From: Pharmacological targeting of the ephrin receptor kinase signalling by GLPG1790 in vitro and in vivo reverts oncophenotype, induces myogenic differentiation and radiosensitizes embryonal rhabdomyosarcoma cells

Fig. 7

EPH-A2 and EPH-B2 knocking down by RNA interfering affects ERMS cell viability, cell cycle distribution, activation of signal transduction pathways and radiosensitivity. a EPH-A2 and EPH-B2 protein expression levels measured by Western blotting at 72 h in RD and TE671 cells after EPH-A2 (EPH-A2siRNA) and/or EPH-B2 (EPH-B2siRNA) silencing in comparison to samples transfected with non-targeting control siRNA (CTRsiRNA), arbitrarily set at 1. Images show representative Western blots of three independent experiments; α-Tubulin was used as loading control. b Viability of RD and TE671 cells 72 h post-transfection with EPH-A2 and/or EPH-B2 siRNAs was calculated with respect to control cells (CTRsiRNA) by using trypan blue exclusion staining.
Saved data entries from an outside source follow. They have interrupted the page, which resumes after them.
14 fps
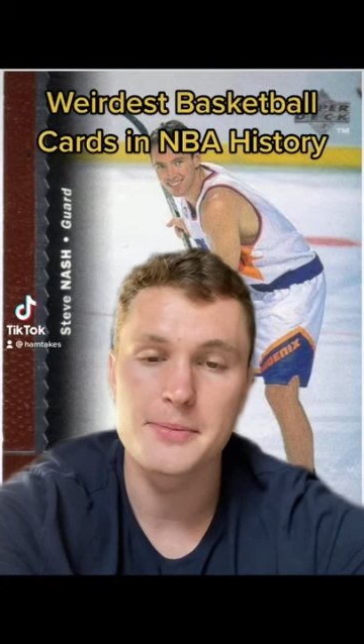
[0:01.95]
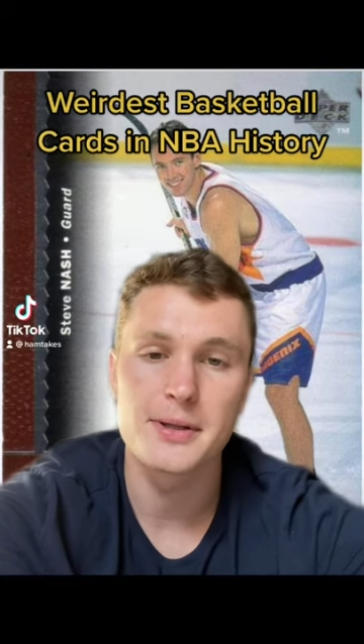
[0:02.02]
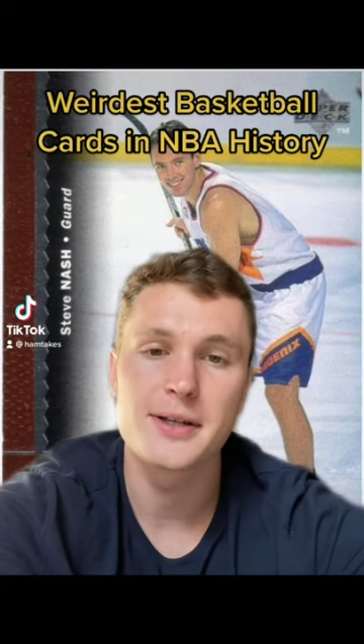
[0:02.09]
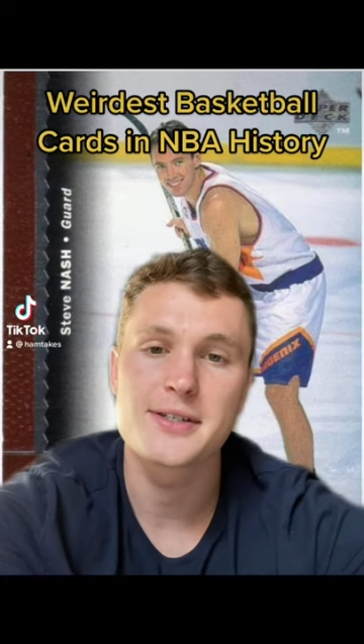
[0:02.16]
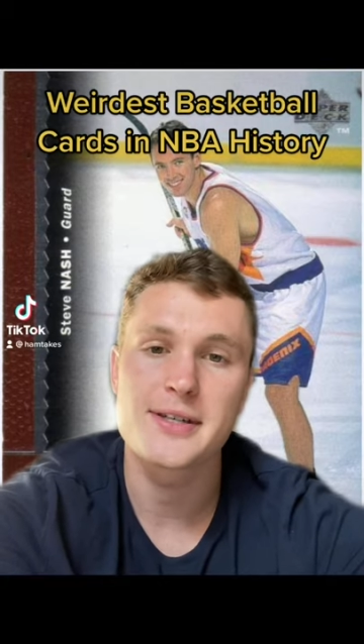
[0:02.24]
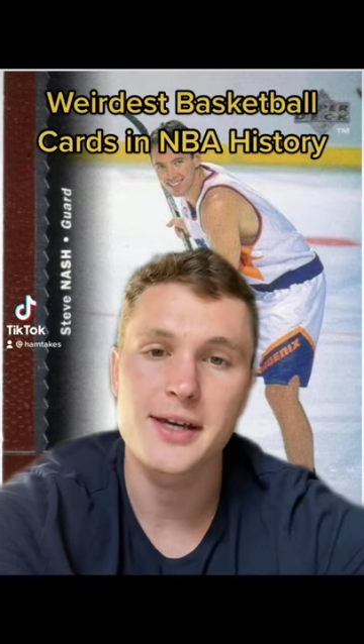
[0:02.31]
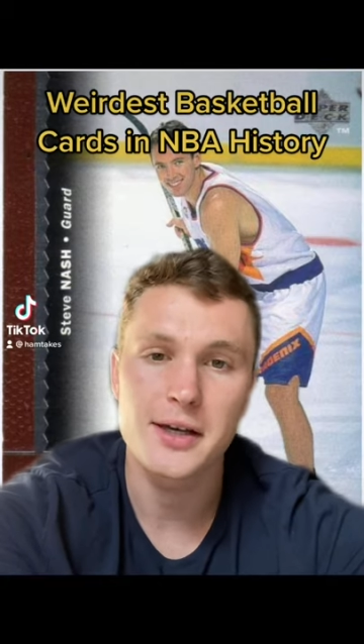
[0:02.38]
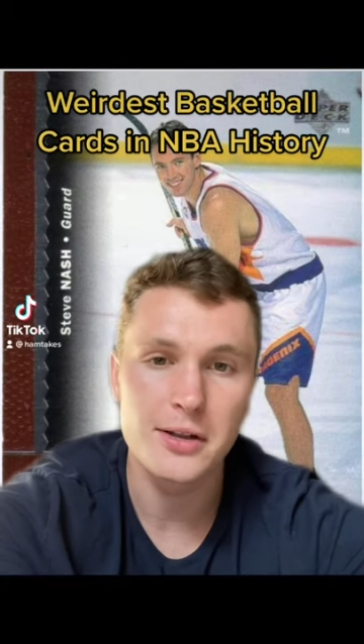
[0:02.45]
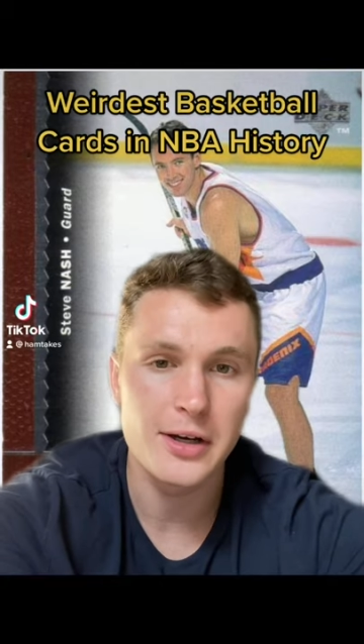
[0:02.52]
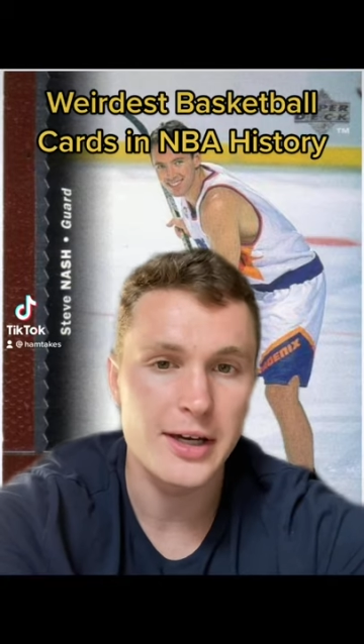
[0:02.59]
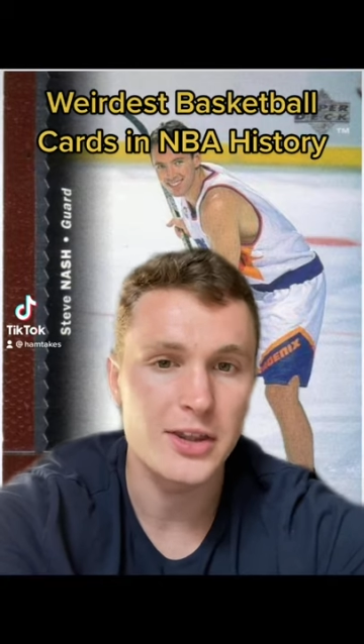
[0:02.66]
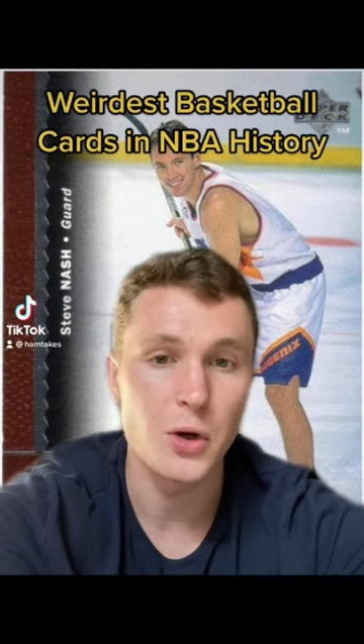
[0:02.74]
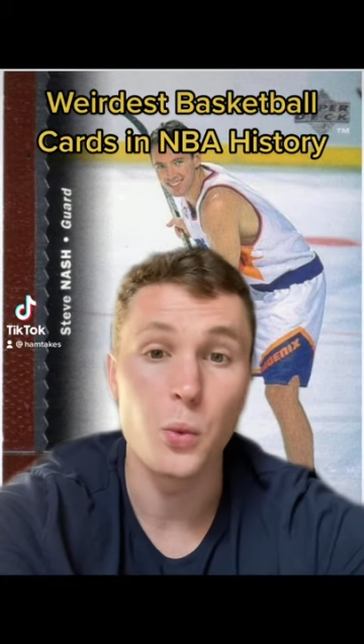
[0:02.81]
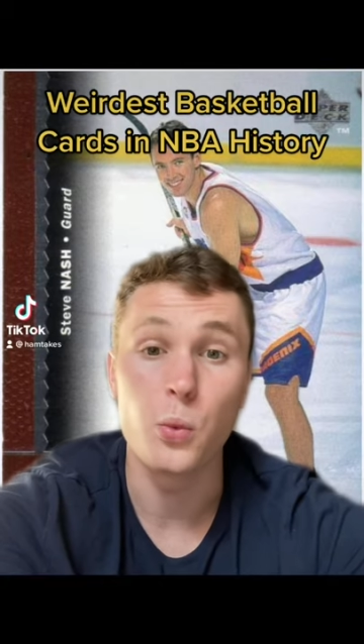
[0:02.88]
but let's take a look
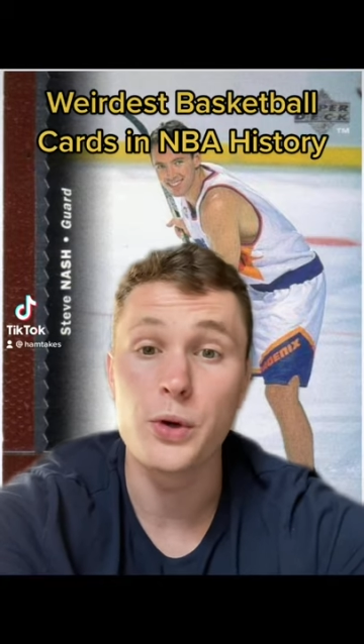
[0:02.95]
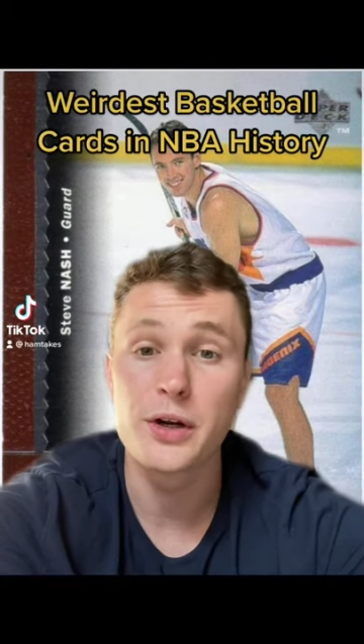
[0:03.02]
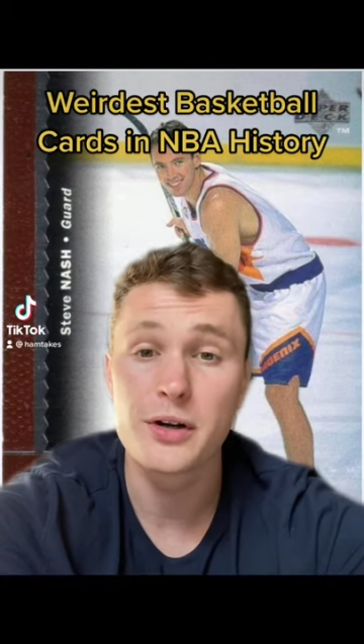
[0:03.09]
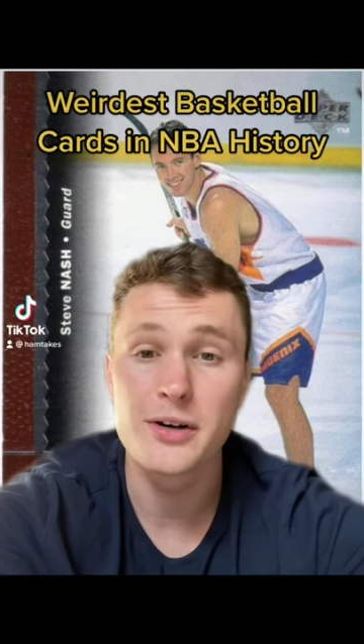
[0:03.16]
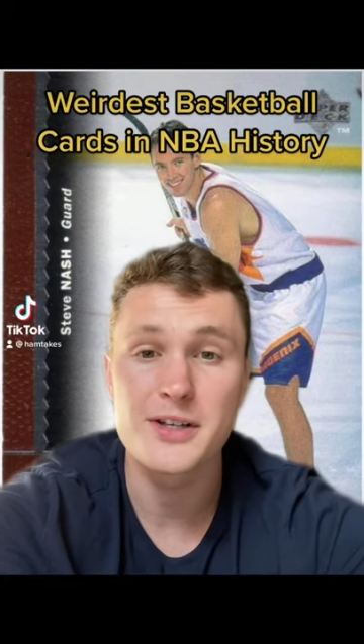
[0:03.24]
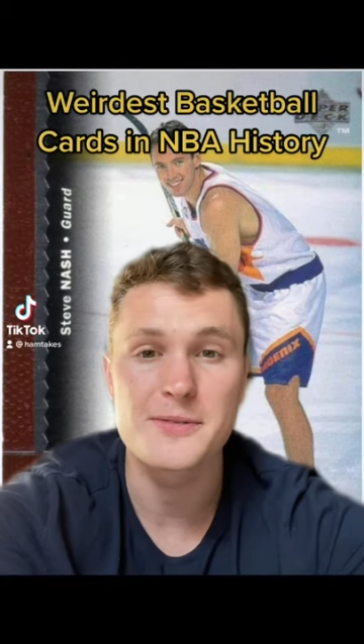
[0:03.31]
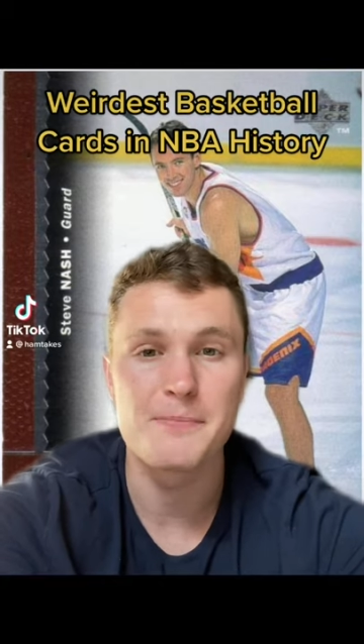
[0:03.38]
at the weirdest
Results represent the mean value of three independent experiments ± SD. Statistical significance: *p < 0.05, **p < 0.01, ***p < 0.001 vs CTRsiRNA, $$$ p < 0.001 vs EPH-A2siRNA, ### p < 0.001 vs EPH-B2siRNA. c FACS analysis performed on ERMS cells silenced with EPH-A2, EPH-B2 or CTR siRNAs. Histograms show the distribution of cell populations in each phase of the cell cycle. Results represent the mean values of three independent experiments (upper panel). Cell lysates were analysed by immunoblotting with specific antibodies for indicated proteins; α-Tubulin expression shows the loading of samples. Representative of three independent experiments (lower panel). d Cell lysates from RD and TE671 cells were analysed by immunoblotting with specific antibodies for indicated proteins; α-Tubulin was used as loading control. Representative of three independent experiments. e Representative pictures of colonies stained with crystal violet at 14 days after irradiation (RT) of ERMS cells transfected with EPH-A2siRNA, EPH-B2siRNA, CTRsiRNA or treated with 3.5 μM GLPG1790 (upper panel). Colony formation efficiency was calculated by crystal violet absorbance. Results represent the mean values ± SD of three independent experiments. Statistical significance: *p < 0.05, **p < 0.01, ***p < 0.001 vs. CTRsiRNA arbitrarily set at 1 (lower panel)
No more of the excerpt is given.